_Task to carry out_:
Print out all of the records exactly; no picture belongs in the result.
--------------------------------------------------
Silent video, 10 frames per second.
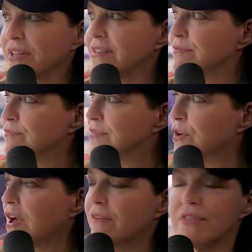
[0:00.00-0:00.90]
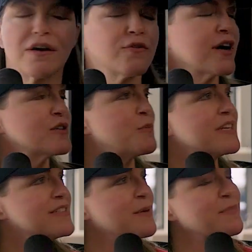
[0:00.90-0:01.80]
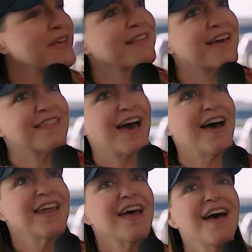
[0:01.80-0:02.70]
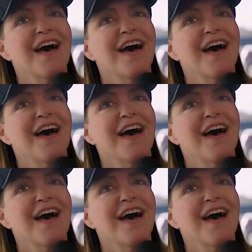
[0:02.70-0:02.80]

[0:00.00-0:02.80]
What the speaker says: probably don't have that correct, but it's something like that.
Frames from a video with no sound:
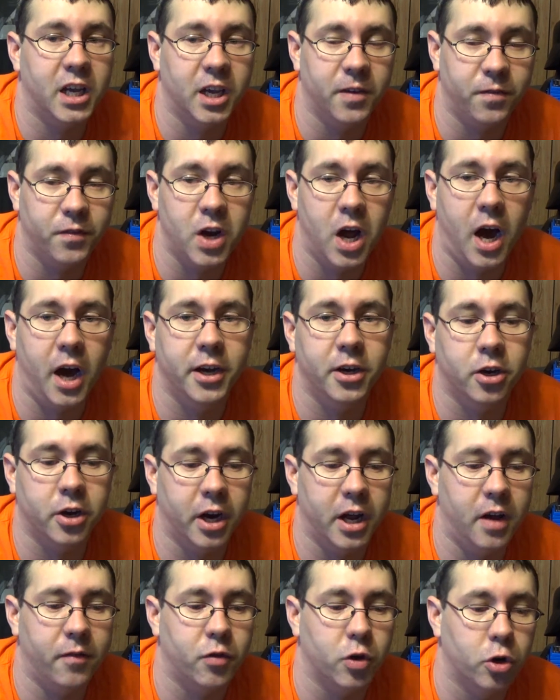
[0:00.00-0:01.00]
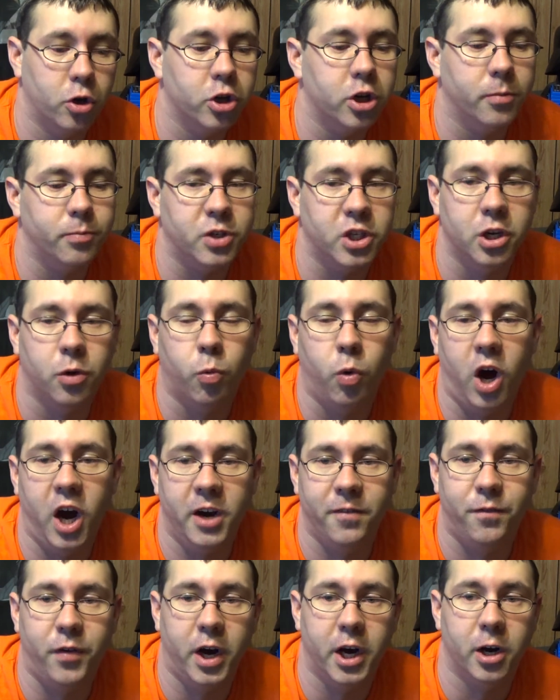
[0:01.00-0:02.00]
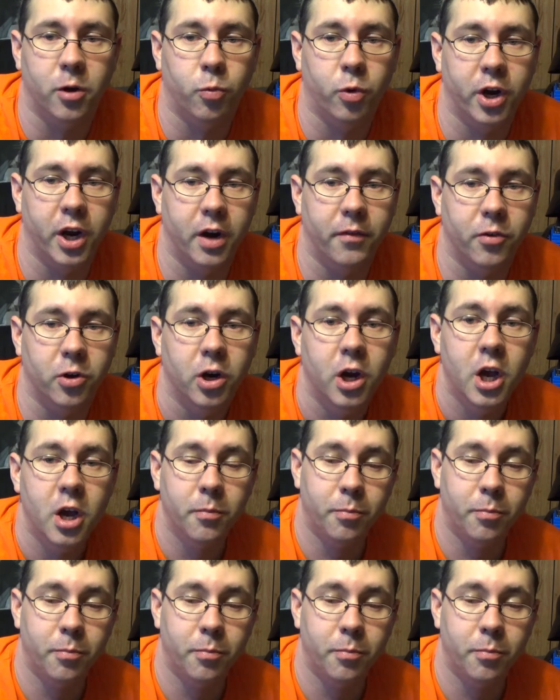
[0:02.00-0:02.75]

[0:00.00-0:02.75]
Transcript: If not, you're going to have to hook up to your Wi-Fi or whatever.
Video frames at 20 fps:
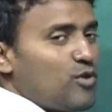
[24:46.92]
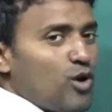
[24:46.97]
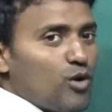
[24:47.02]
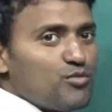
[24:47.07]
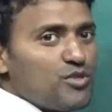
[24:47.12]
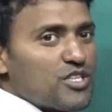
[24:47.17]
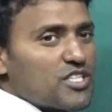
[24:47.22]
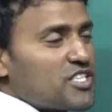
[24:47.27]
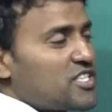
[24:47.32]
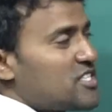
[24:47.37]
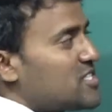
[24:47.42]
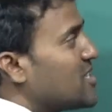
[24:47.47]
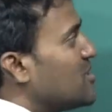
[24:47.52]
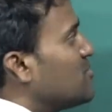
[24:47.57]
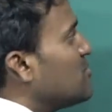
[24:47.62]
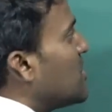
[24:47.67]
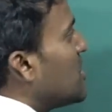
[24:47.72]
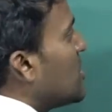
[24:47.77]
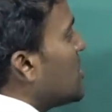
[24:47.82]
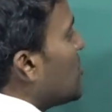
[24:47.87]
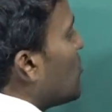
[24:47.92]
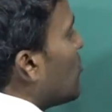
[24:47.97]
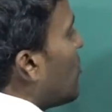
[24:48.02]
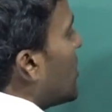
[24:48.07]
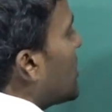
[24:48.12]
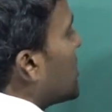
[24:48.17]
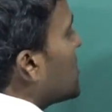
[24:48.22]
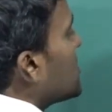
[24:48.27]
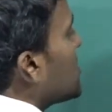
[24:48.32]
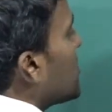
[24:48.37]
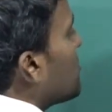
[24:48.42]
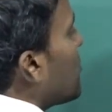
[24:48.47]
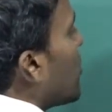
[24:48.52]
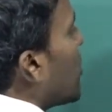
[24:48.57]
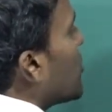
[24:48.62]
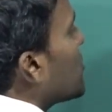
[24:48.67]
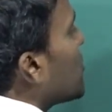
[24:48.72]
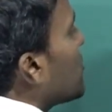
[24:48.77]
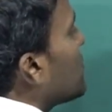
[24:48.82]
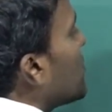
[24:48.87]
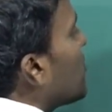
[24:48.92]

object is m. What is the path of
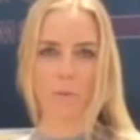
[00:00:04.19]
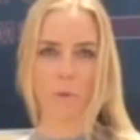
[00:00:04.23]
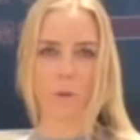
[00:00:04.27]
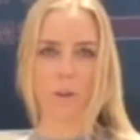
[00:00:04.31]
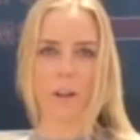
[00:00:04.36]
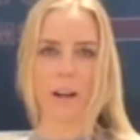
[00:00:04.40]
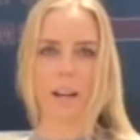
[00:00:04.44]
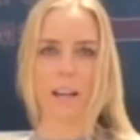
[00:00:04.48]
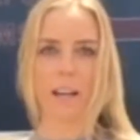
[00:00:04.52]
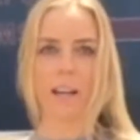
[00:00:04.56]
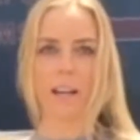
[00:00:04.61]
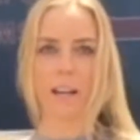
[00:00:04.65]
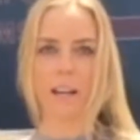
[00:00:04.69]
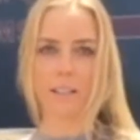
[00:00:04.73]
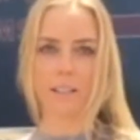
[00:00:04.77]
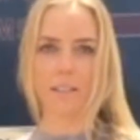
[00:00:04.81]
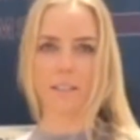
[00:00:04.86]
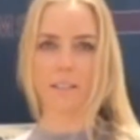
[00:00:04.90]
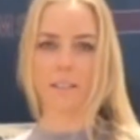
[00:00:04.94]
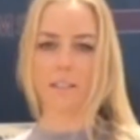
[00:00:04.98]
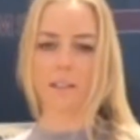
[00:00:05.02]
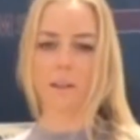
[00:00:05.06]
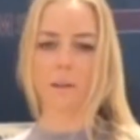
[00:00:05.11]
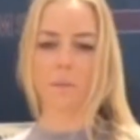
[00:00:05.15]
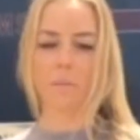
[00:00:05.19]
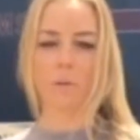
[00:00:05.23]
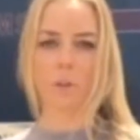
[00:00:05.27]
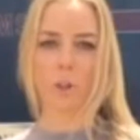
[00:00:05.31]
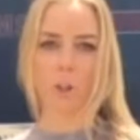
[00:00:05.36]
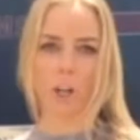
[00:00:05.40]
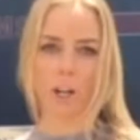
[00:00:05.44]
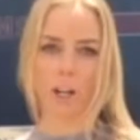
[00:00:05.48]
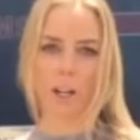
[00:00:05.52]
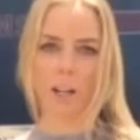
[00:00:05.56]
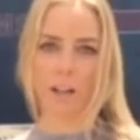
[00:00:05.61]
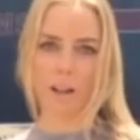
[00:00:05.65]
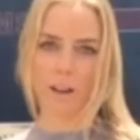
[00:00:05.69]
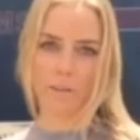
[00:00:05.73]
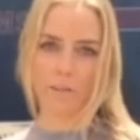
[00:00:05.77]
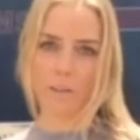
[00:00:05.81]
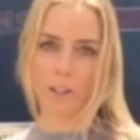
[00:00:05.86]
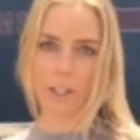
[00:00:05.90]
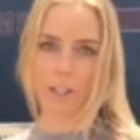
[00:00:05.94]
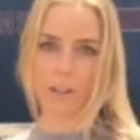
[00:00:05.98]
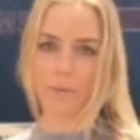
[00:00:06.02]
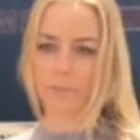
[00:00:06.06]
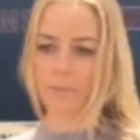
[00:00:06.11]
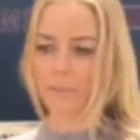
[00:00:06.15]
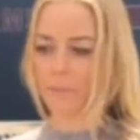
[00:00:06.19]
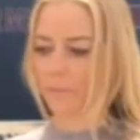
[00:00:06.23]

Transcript: for a custom trunk cover.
--------------------------------------------------
_Answer for the task_:
Silent video, 10 frames per second.
[0:00.00-0:00.90]
[0:00.90-0:01.80]
[0:01.80-0:02.70]
[0:02.70-0:02.80]

[0:00.00-0:02.80]
What the speaker says: probably don't have that correct, but it's something like that.
Frames from a video with no sound:
[0:00.00-0:01.00]
[0:01.00-0:02.00]
[0:02.00-0:02.75]

[0:00.00-0:02.75]
Transcript: If not, you're going to have to hook up to your Wi-Fi or whatever.
Video frames at 20 fps:
[24:46.92]
[24:46.97]
[24:47.02]
[24:47.07]
[24:47.12]
[24:47.17]
[24:47.22]
[24:47.27]
[24:47.32]
[24:47.37]
[24:47.42]
[24:47.47]
[24:47.52]
[24:47.57]
[24:47.62]
[24:47.67]
[24:47.72]
[24:47.77]
[24:47.82]
[24:47.87]
[24:47.92]
[24:47.97]
[24:48.02]
[24:48.07]
[24:48.12]
[24:48.17]
[24:48.22]
[24:48.27]
[24:48.32]
[24:48.37]
[24:48.42]
[24:48.47]
[24:48.52]
[24:48.57]
[24:48.62]
[24:48.67]
[24:48.72]
[24:48.77]
[24:48.82]
[24:48.87]
[24:48.92]

object is m. What is the path of
[00:00:04.19]
[00:00:04.23]
[00:00:04.27]
[00:00:04.31]
[00:00:04.36]
[00:00:04.40]
[00:00:04.44]
[00:00:04.48]
[00:00:04.52]
[00:00:04.56]
[00:00:04.61]
[00:00:04.65]
[00:00:04.69]
[00:00:04.73]
[00:00:04.77]
[00:00:04.81]
[00:00:04.86]
[00:00:04.90]
[00:00:04.94]
[00:00:04.98]
[00:00:05.02]
[00:00:05.06]
[00:00:05.11]
[00:00:05.15]
[00:00:05.19]
[00:00:05.23]
[00:00:05.27]
[00:00:05.31]
[00:00:05.36]
[00:00:05.40]
[00:00:05.44]
[00:00:05.48]
[00:00:05.52]
[00:00:05.56]
[00:00:05.61]
[00:00:05.65]
[00:00:05.69]
[00:00:05.73]
[00:00:05.77]
[00:00:05.81]
[00:00:05.86]
[00:00:05.90]
[00:00:05.94]
[00:00:05.98]
[00:00:06.02]
[00:00:06.06]
[00:00:06.11]
[00:00:06.15]
[00:00:06.19]
[00:00:06.23]

Transcript: for a custom trunk cover.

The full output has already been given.